More broadly, Solomon and others have criticized the way the FDA calculates safe exposure to PAHs in seafood. For one thing, Solomon and others have long said the fish consumption portions used by the FDA to make this calculation — an average of four shrimp in one sitting — are too small to reflect eating habits in the Gulf region.

This month, the NRDC released the results of a survey looking at those eating habits, concluding that "many Gulf residents are eating far more seafood, far more often, than the federal government has acknowledged."

“It’s common knowledge that people in the Gulf love their seafood," said Solomon. "When we think of food from the region we think of po-boys and gumbo, oyster bakes and jambalaya." Thus, the current FDA standards "may also be failing to adequately protect many people in the Gulf,” she said.

The group argues that the average body weight of 176 pounds used in the FDA calculations of safe exposure levels also is too high to account for many women, children and fetuses, she said.

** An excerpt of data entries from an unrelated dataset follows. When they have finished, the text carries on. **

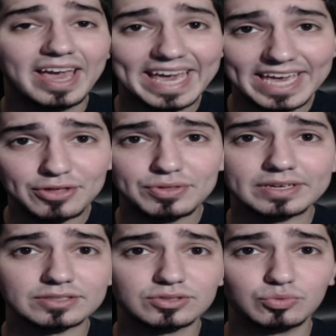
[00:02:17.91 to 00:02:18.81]

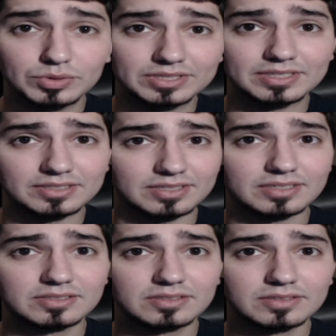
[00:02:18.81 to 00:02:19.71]
atheists wouldn't
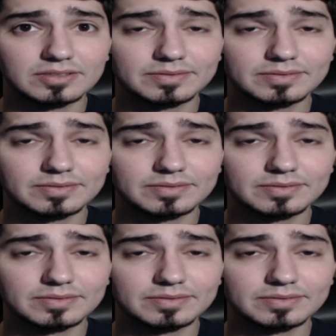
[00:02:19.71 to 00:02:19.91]
exist.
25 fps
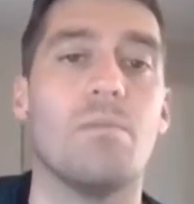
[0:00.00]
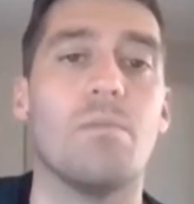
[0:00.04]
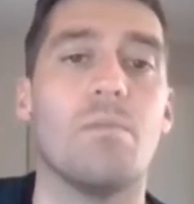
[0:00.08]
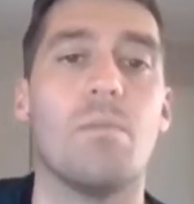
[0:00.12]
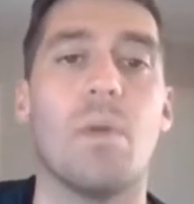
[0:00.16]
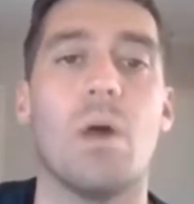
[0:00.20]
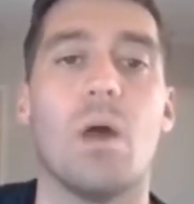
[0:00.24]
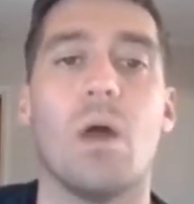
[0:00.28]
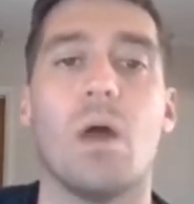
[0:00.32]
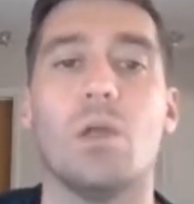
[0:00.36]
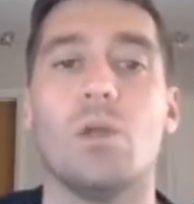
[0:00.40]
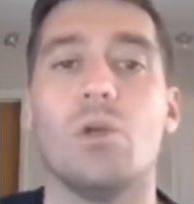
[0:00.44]

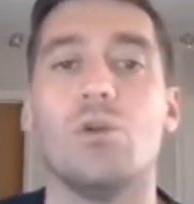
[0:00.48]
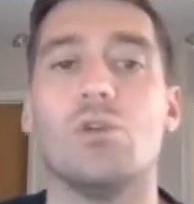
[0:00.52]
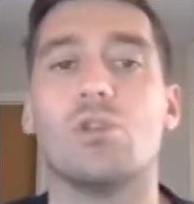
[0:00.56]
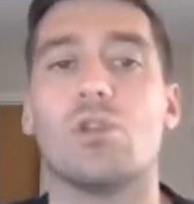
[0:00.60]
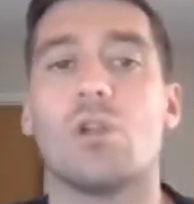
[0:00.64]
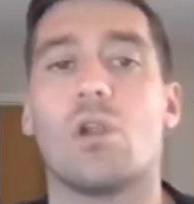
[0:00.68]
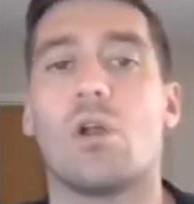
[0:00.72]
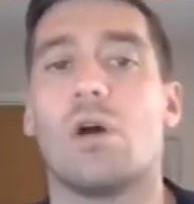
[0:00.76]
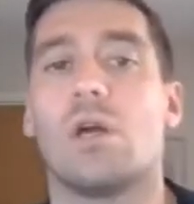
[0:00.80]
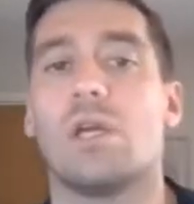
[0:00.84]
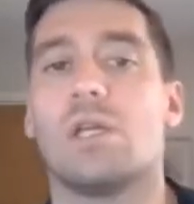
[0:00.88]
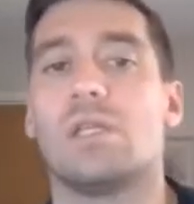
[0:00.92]

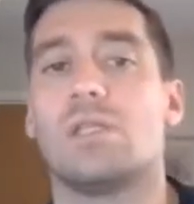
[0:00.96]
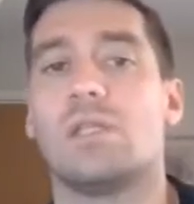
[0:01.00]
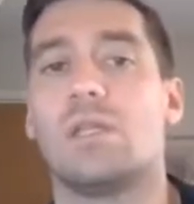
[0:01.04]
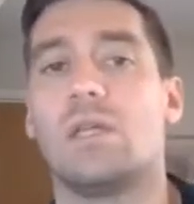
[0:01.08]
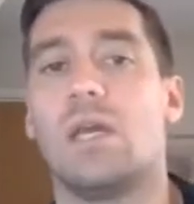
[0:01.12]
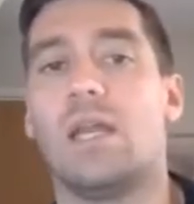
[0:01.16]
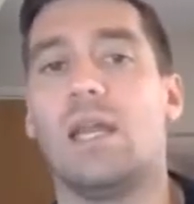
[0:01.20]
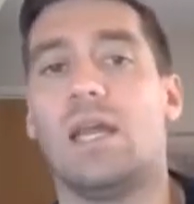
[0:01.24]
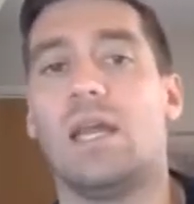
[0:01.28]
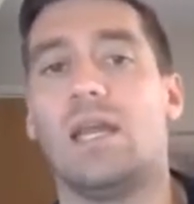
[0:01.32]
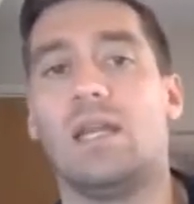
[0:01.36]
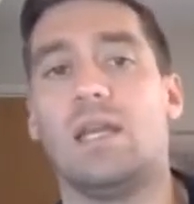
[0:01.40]
utilize
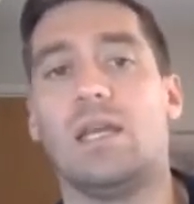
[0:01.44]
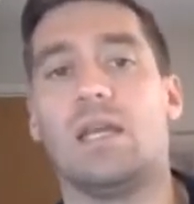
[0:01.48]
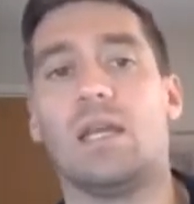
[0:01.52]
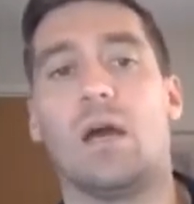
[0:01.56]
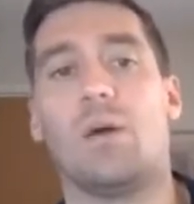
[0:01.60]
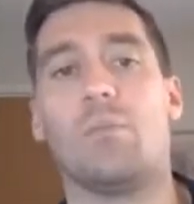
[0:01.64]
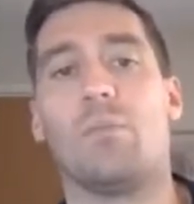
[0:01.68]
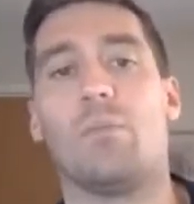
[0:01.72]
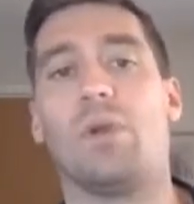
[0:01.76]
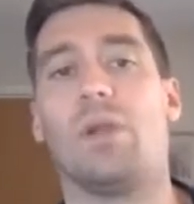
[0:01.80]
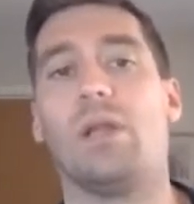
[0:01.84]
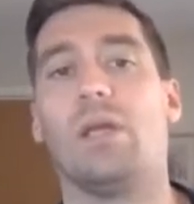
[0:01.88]
any
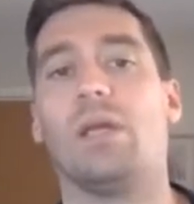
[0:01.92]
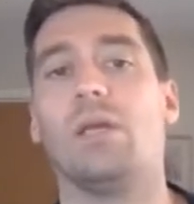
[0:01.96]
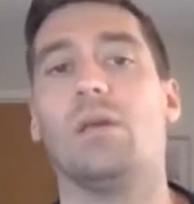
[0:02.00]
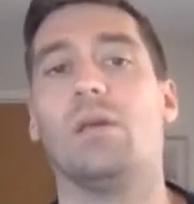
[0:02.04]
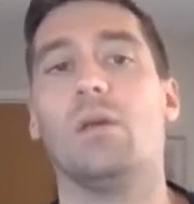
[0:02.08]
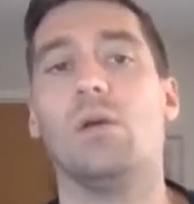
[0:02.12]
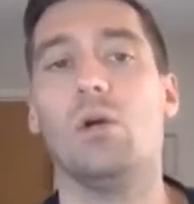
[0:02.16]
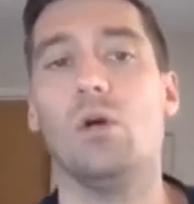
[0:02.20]
company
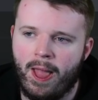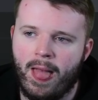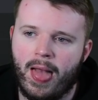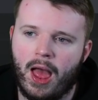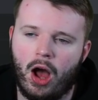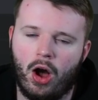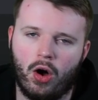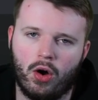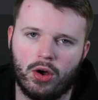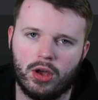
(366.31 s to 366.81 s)

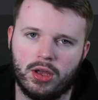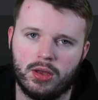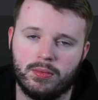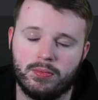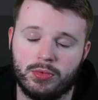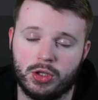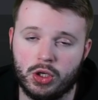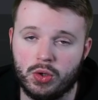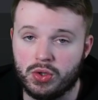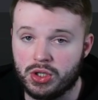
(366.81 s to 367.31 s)
I'm
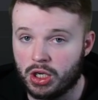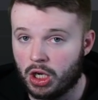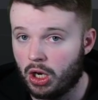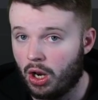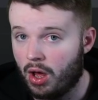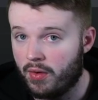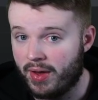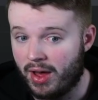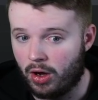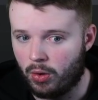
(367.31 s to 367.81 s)
using a lot of
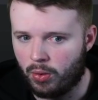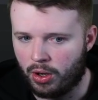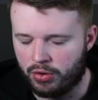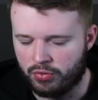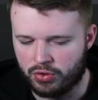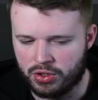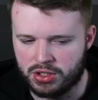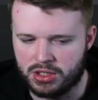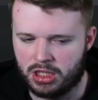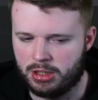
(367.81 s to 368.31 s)
L1
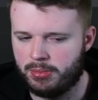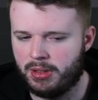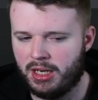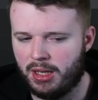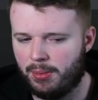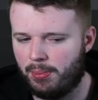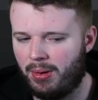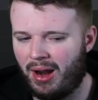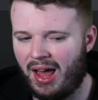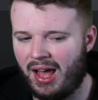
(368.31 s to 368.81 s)
runs at the minute and
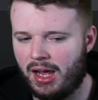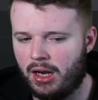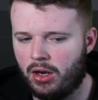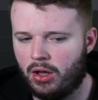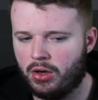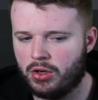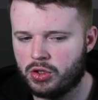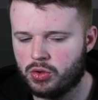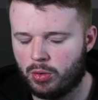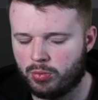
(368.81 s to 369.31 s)
player lock,
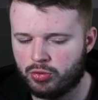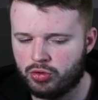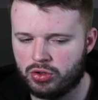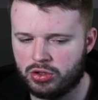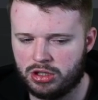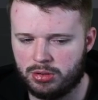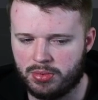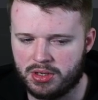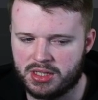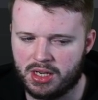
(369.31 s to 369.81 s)
so I'm trusting
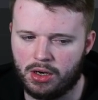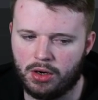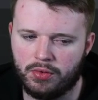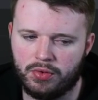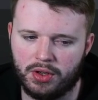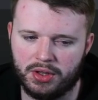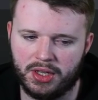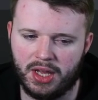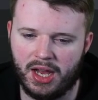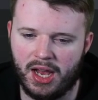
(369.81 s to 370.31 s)
myself on there.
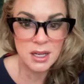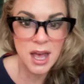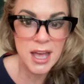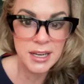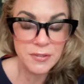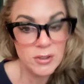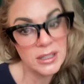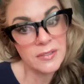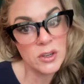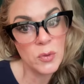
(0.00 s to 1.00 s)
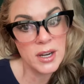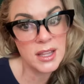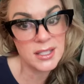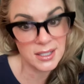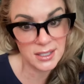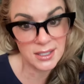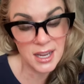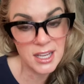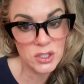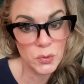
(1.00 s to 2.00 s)
And if you live in one of the six
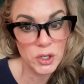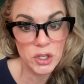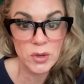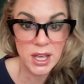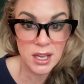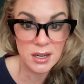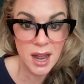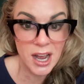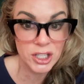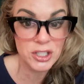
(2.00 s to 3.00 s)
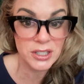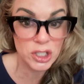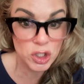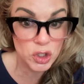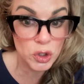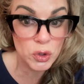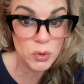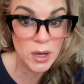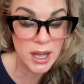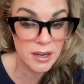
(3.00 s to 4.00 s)
states where you can actually
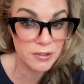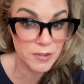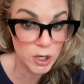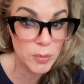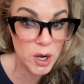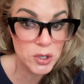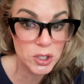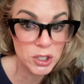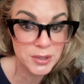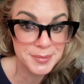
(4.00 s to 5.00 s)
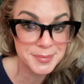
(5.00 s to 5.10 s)
sue an affair partner,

Of the 547 survey respondents, about 60 percent reported they were under the average weight, and 40 percent said they had children at home who eat seafood.  

In June, the FDA also relaxed the acceptable PAH level for gulf fisheries, in effect allowing for a risk of one person in 100,000 developing cancer as a result of seafood consumption, compared to one person in 1 million under the previous levels, according to the FDA testing protocol published in June.

“Each of these (factors) alone doesn’t change the results in a big way, but when you put them all together, the result is a number that won’t protect many Gulf residents,” said Solomon. 

Shrimp, with seasoning
For gulf residents, reminders of oil in their waters — from the BP disaster and other spills — are hardly so subtle.

In November, just a week after an area of the gulf between the Mississippi coast and the closed BP well area was reopened to commercial fishing, a shrimper trawling those waters pulled in a net full of royal red shrimp peppered with what appeared to be tar balls.

The waters, just to the east of the Mississippi River Delta, had been closed for months after the BP spill, but were reopened after hundreds of seafood specimens gathered in the area, including royal red shrimp, passed both sensory and chemical testing, according to NOAA, which added that no oil had been sighted there for 30 days prior to the reopening.

“Out of an abundance of caution,” the federal government announced on Nov. 24 that it was reclosing the area — about 4,200 square miles — to shrimping of royal reds, which are caught by dragging nets along the sea floor in deep waters. (The area remains open to fishing of other species.)

Now the agencies are back to testing — trying to determine if the tar balls were from the BP/Deepwater Horizon spill and to ascertain, once again, whether seafood from those waters is safe.

Initial testing was “inconclusive,” according to Kimberly Smith, a spokeswoman for the Deepwater Horizon Response Unified Command. Additional tests were planned, Smith said, but the waters remained closed as of Dec. 17.

“We are taking this situation seriously,” said Roy Crabtree, assistant NOAA administrator for NOAA’s Fisheries Service southeast region. “Our primary concerns are public safety and ensuring the integrity of the gulf’s seafood supply.”